A VEGAN sausage roll introduced by Greggs – with pork replaced by “fungal protein” – has caused a storm.
Horrified Good Morning Britain host Piers Morgan branding the bakers “PC-ravaged clowns”.
While distraught Damon tweeted: “The world’s f***ed!” to which Greggs replied: “It’s a vegan sausage roll, Damon.”
We had to try one, so Giulia Crouch braved a bite of the £1 snack.
Below she scores its various qualities out of a maximum of five rolls of honour.
THAT lustrous, golden look of the original came from a glaze of milk on the pastry, so it’s gone and is “not replaced” by anything.
So the colour of the vegan version is pathetically pale.
The poor, pitiful pastry is anaemic and dry, with no shine whatsoever.
Not a looker.
I didn’t have high hopes, but the filling is not bad.
The “unique seasoning” used in the meat version is, Greggs tells me, present in the vegan one as well, making the flavour comfortingly familiar.
And despite the hideous sound of the “fungal protein”, it actually tastes like the meat in the normal snack.
THIS is incredible – it smells exactly like the meat version.
If you held a blind smell test – should you be compelled to do such a thing – I’m convinced no one could tell the difference.
All you breathe in is that familiar hint of herbs and spice that screams Greggs pork sausage roll.
VERY crumbly, almost ridiculously so – which means it’s particularly messy to eat.

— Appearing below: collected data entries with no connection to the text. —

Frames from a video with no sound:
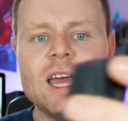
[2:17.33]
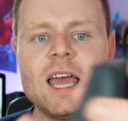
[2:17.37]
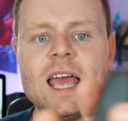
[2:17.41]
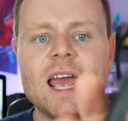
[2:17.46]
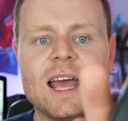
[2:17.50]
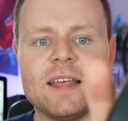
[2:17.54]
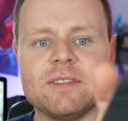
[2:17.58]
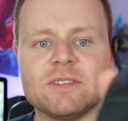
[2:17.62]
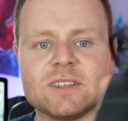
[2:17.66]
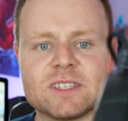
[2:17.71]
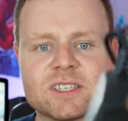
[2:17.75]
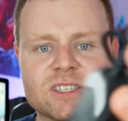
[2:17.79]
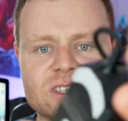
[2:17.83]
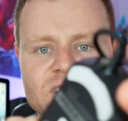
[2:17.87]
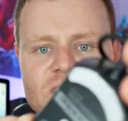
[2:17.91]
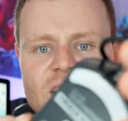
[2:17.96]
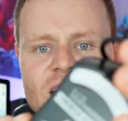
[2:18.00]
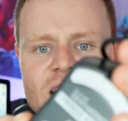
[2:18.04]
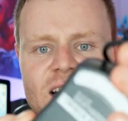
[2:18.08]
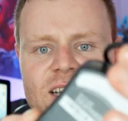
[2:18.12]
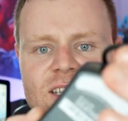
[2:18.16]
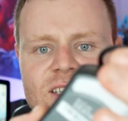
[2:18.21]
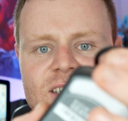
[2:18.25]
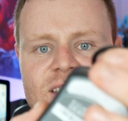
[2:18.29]
And the
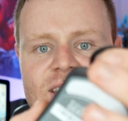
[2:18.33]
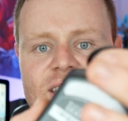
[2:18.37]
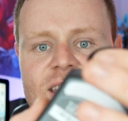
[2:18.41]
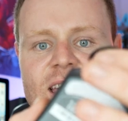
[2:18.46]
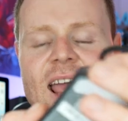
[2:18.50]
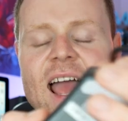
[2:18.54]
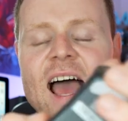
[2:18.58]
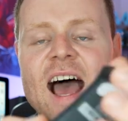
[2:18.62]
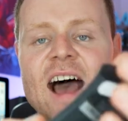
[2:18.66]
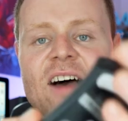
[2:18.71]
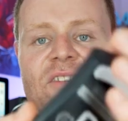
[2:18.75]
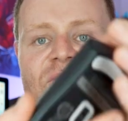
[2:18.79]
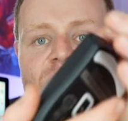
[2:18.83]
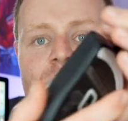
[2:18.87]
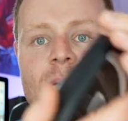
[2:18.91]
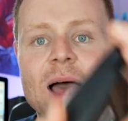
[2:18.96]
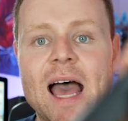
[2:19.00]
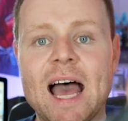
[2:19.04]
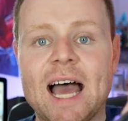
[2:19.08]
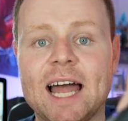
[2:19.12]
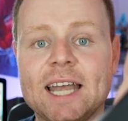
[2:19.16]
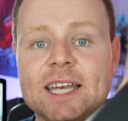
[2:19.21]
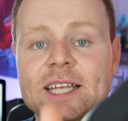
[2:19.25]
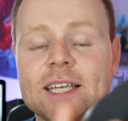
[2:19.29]
sides, they have
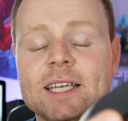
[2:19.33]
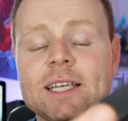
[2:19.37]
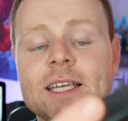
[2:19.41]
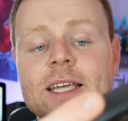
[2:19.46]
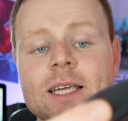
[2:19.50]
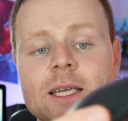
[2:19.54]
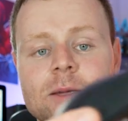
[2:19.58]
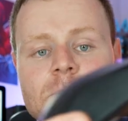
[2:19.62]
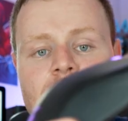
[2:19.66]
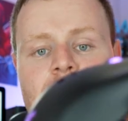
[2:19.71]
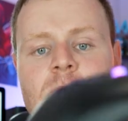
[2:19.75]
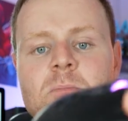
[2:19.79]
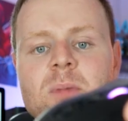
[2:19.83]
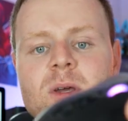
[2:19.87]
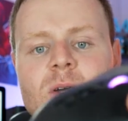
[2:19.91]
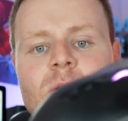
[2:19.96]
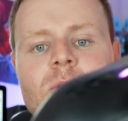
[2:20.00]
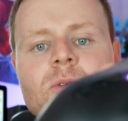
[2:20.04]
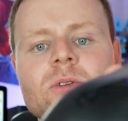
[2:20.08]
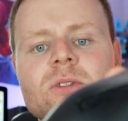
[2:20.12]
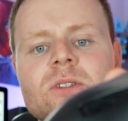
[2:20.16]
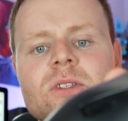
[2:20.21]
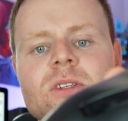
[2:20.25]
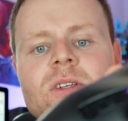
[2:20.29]
padding
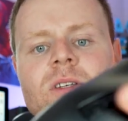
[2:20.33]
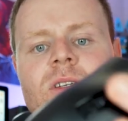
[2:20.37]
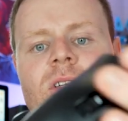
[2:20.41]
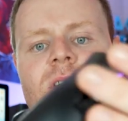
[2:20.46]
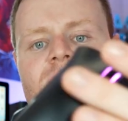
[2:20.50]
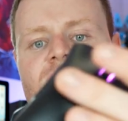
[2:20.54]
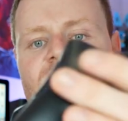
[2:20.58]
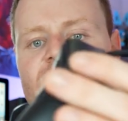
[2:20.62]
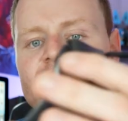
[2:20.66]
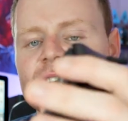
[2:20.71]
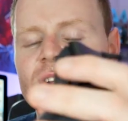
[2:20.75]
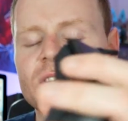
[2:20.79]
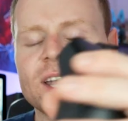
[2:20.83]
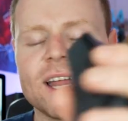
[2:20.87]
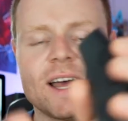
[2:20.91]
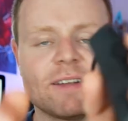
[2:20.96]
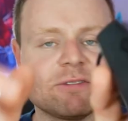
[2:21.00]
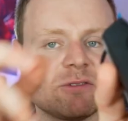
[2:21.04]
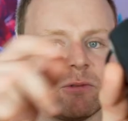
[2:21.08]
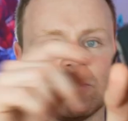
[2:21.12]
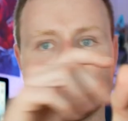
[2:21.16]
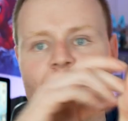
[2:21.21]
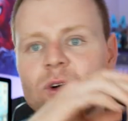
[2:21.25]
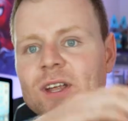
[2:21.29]
inbuilt, so you don't
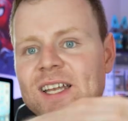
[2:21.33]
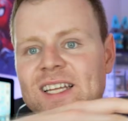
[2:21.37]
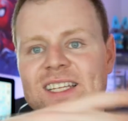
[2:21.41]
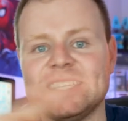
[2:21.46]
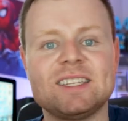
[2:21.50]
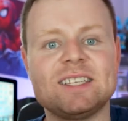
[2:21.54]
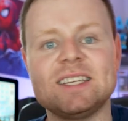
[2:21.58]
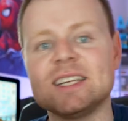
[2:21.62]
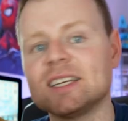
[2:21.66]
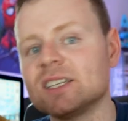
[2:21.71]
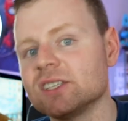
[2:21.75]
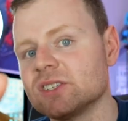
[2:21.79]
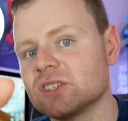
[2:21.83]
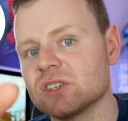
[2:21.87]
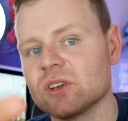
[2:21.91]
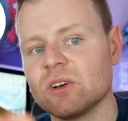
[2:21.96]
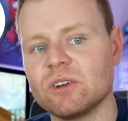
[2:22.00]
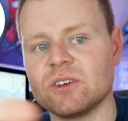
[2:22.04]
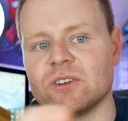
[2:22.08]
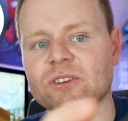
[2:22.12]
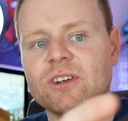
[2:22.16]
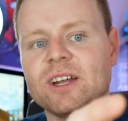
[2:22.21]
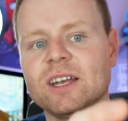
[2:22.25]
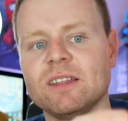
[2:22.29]
have to put any stickers
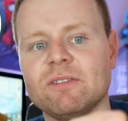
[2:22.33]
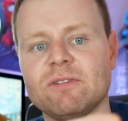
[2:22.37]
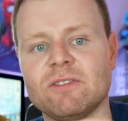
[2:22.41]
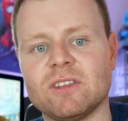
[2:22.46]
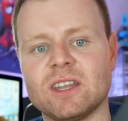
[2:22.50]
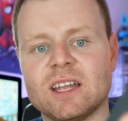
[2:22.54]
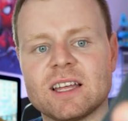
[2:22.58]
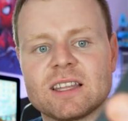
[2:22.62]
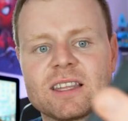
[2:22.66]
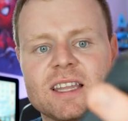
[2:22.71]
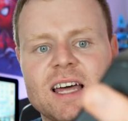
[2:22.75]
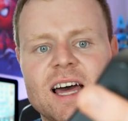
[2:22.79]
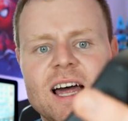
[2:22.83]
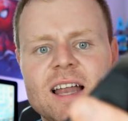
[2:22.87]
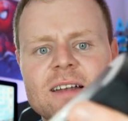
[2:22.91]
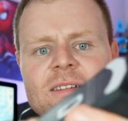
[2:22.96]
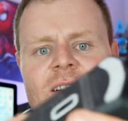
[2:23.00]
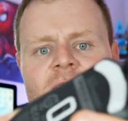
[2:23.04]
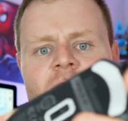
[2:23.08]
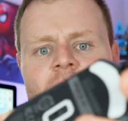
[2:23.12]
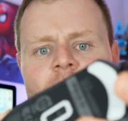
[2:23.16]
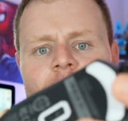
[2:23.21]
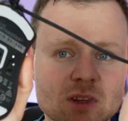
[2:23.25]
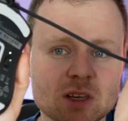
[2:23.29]
on or anything like that.
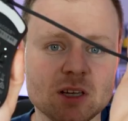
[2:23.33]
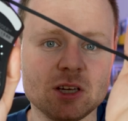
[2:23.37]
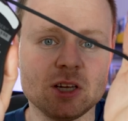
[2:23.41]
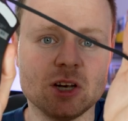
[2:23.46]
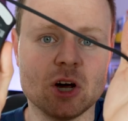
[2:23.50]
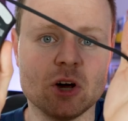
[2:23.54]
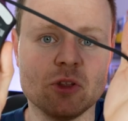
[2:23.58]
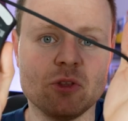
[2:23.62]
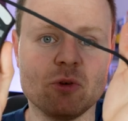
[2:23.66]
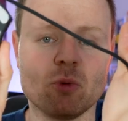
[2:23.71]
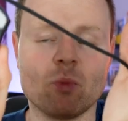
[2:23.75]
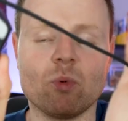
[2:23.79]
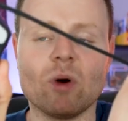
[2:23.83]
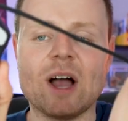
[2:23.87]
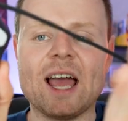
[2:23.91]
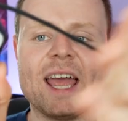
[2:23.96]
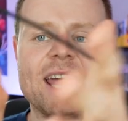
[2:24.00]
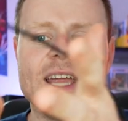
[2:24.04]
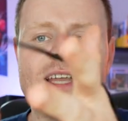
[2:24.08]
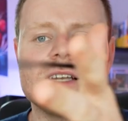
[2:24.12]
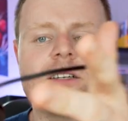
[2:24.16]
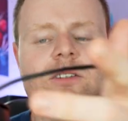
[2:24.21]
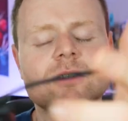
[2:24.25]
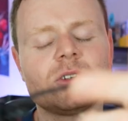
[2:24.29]
You know, the
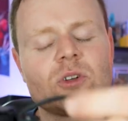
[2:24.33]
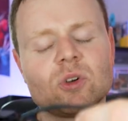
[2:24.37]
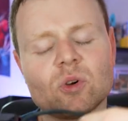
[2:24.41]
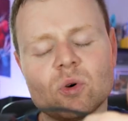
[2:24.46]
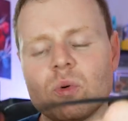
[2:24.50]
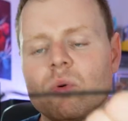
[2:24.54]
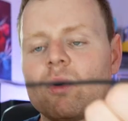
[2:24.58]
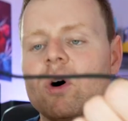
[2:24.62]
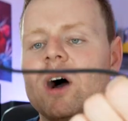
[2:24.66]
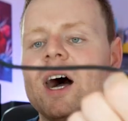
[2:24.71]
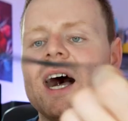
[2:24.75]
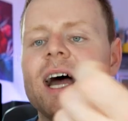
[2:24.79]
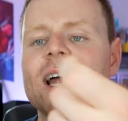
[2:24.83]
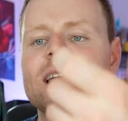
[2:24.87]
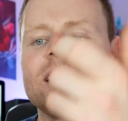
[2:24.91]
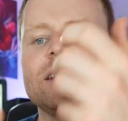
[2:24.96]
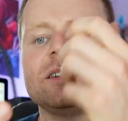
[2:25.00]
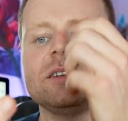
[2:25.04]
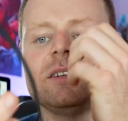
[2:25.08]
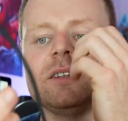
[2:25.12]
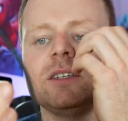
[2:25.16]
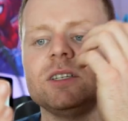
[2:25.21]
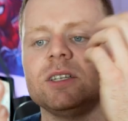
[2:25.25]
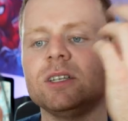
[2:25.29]
weight,
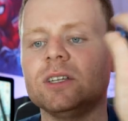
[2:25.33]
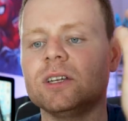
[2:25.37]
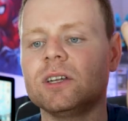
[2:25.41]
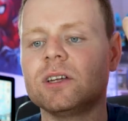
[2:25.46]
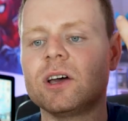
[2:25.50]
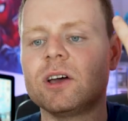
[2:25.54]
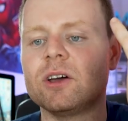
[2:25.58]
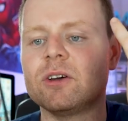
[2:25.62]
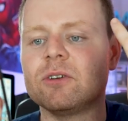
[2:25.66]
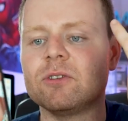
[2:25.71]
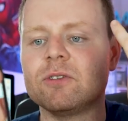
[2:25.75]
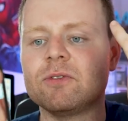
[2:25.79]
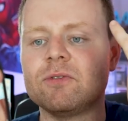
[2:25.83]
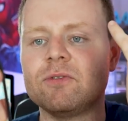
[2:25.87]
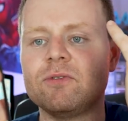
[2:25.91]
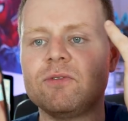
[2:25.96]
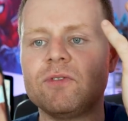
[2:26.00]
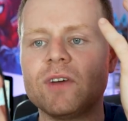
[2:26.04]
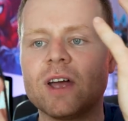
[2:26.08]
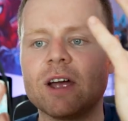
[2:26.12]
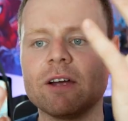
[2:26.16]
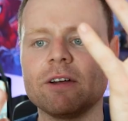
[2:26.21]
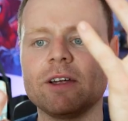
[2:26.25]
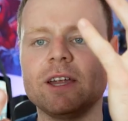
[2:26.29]
quite, you know,
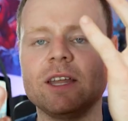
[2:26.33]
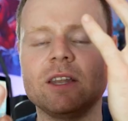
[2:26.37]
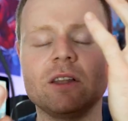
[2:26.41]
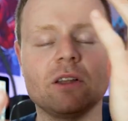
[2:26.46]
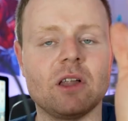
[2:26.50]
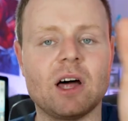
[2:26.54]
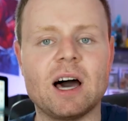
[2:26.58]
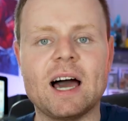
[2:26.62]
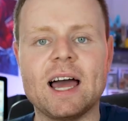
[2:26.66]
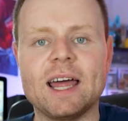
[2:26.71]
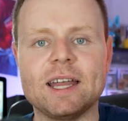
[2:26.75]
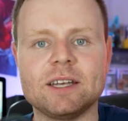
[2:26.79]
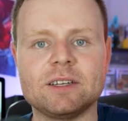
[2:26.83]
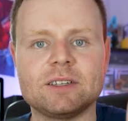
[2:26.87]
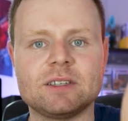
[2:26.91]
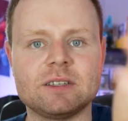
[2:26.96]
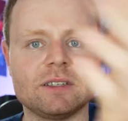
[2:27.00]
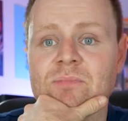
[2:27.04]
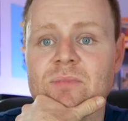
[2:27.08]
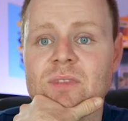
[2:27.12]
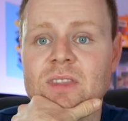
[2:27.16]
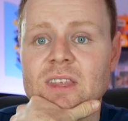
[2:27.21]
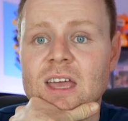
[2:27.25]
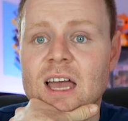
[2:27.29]
very light.
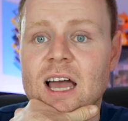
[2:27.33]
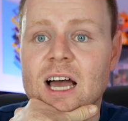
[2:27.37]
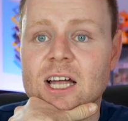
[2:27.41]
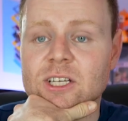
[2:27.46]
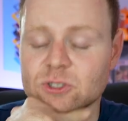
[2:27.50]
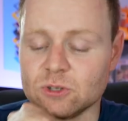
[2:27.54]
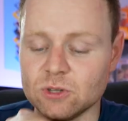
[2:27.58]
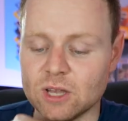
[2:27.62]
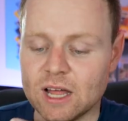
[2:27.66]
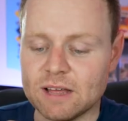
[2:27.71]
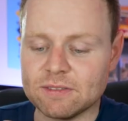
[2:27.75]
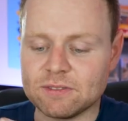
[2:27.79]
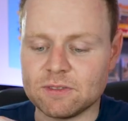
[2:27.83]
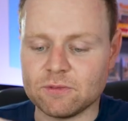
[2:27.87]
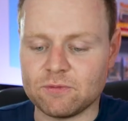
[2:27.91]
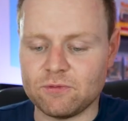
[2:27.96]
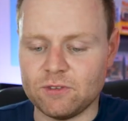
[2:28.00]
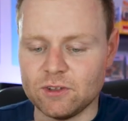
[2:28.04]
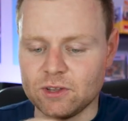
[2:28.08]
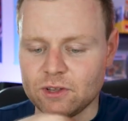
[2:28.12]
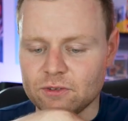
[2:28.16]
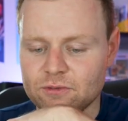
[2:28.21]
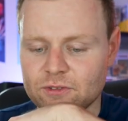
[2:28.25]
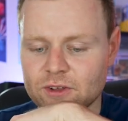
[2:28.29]
I do like the
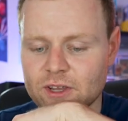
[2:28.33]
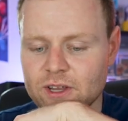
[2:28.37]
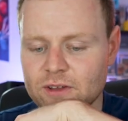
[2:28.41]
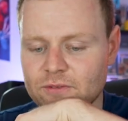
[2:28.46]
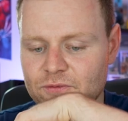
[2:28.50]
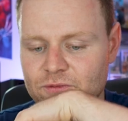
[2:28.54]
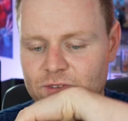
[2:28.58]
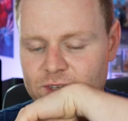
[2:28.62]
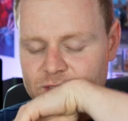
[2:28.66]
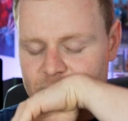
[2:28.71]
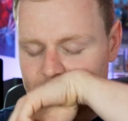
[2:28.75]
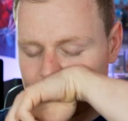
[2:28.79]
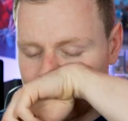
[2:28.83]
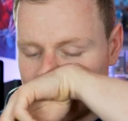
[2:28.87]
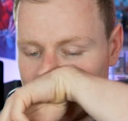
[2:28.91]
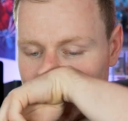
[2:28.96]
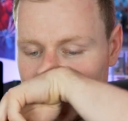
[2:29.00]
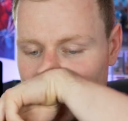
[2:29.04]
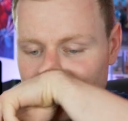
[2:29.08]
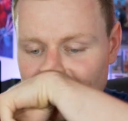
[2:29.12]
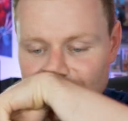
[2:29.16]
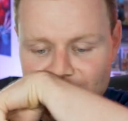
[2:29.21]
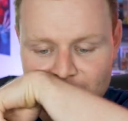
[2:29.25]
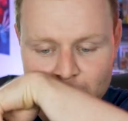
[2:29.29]
feel of it. Fits
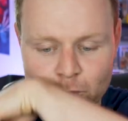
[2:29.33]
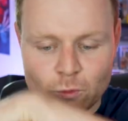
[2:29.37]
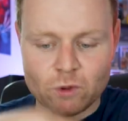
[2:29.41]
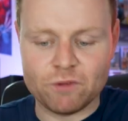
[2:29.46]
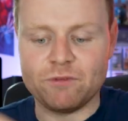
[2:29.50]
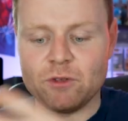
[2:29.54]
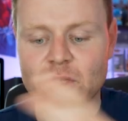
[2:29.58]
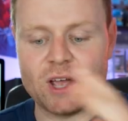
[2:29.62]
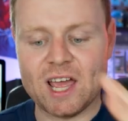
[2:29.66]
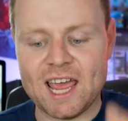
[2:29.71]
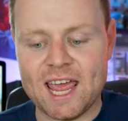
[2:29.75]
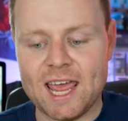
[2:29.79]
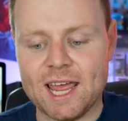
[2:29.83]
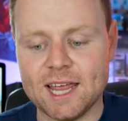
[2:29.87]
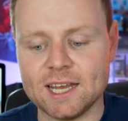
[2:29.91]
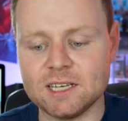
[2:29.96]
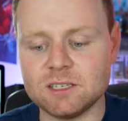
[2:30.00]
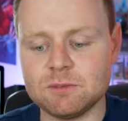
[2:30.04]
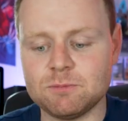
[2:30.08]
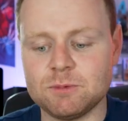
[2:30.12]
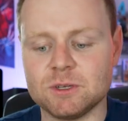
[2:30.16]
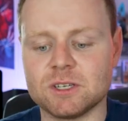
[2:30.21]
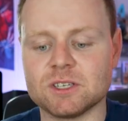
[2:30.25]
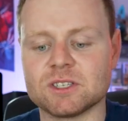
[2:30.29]
well with your
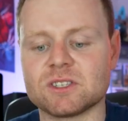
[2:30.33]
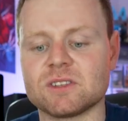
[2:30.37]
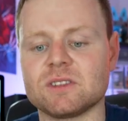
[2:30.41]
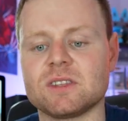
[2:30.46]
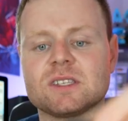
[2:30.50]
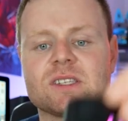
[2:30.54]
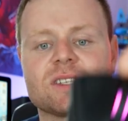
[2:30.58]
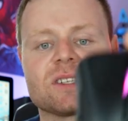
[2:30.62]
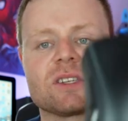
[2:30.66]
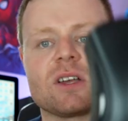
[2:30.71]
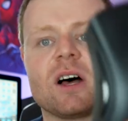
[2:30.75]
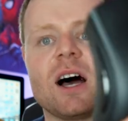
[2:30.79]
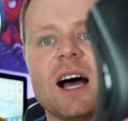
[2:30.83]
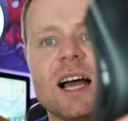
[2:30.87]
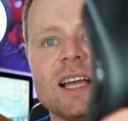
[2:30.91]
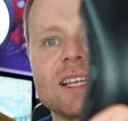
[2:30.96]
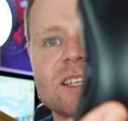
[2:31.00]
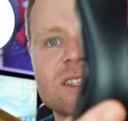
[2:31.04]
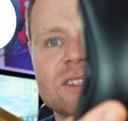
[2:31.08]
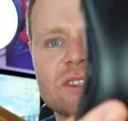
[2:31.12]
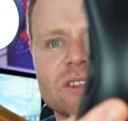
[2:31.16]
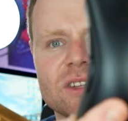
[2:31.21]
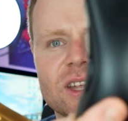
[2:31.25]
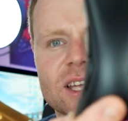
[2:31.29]
hand because of the size.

It goes everywhere.
The crust is also not flaky, like the real deal, or as satisfyingly fatty.
Worst of all, the pastry is disappointingly lacking in flavour.
It’s dry and sad tasting, a bit like a supermarket sausage roll.
Bite of all right
HAVING gone to university in Leeds, where there are more Greggs than people, I understand the right to a majestic sausage roll.
Vegans shouldn’t miss out, and this is a convincing copy – without being piously “clean eating”.